Hosts use IGMP to communicate to a router to join a multicast group. The following are key points about IGMPv1:
The host sends a Membership Report that includes group address to join group.
Users lack the ability to leave a group dynamically.
The querier router sends a query to 224.0.0.1 every 60 seconds to check for members.
Only one host needs to respond with a membership report to maintain the forwarding.
Hosts can join multicast groups at any time.
Querier election is handled by the routing protocol.
Routers age out a multicast group if no membership reports are received for three consecutive query intervals.
The following are key points about IGMPv2:
IGMPv2 is backward compatible.
The version is changed with the command
Router(config-if)# ip igmp version {1 | 2 | 3}
Queries can be sent as general queries to the all-hosts address (like v1) or group-specific queries.

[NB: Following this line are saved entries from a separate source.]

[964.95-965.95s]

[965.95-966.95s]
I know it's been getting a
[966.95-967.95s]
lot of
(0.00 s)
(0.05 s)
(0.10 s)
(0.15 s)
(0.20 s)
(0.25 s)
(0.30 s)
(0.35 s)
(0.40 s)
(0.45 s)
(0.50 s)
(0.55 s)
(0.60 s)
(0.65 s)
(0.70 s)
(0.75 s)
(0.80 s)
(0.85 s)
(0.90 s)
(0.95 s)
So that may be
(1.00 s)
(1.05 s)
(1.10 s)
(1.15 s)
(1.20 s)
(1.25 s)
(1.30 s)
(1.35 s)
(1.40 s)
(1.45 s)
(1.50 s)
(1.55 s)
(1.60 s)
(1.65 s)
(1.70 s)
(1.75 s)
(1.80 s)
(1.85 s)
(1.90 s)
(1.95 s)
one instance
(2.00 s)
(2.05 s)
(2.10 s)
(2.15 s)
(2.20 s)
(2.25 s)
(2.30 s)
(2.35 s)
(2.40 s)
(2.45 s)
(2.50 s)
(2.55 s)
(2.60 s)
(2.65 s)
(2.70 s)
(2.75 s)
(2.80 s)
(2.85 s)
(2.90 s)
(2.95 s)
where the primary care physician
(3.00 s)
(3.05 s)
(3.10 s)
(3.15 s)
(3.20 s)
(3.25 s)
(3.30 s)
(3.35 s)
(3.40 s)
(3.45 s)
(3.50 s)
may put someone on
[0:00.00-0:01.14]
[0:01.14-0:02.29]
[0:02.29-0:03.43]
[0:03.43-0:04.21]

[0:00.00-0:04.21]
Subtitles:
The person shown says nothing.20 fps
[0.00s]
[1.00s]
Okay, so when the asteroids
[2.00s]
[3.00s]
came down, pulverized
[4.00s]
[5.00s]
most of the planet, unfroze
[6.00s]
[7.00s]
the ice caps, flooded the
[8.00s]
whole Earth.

Hosts can leave a group dynamically using a Leave Group message. The querier responds with a group-specific query asking if any other members remain.
Querier election occurs—all routers start as queriers and transition to non-queriers if they hear another querier with a higher IP address.
It has a query-interval response time—queries include a field to tell members how long they have to respond.
Current membership records can be displayed with the command
Router# show ip igmp group
The last reporter field from show ip igmp group is significant for leave operations.
The following are key components of IGMPv3:
Added support for multicast source filtering
Backward-compatibility with v2 and v1
The following command to see IGMP parameters (including version):
show ip igmp interface
Switch support for multicasting is important. The following are key points:
Switches associate MAC addresses with ports using the source-addresses of sent traffic.
Frames to unknown MAC addresses are flooded out all ports.
Multicast addresses are only used as the destination address. Switches flood multicasts.
The three ways to forward multicast specifically are
Static MAC table entries— Labor intensive and not scalable.
CGMP— Cisco proprietary. Routers receive IGMP and pass CGMP to the switch with the MAC of the requestor and the multicast group requested.
IGMP snooping— Enables switch to recognize IGMP and act on it.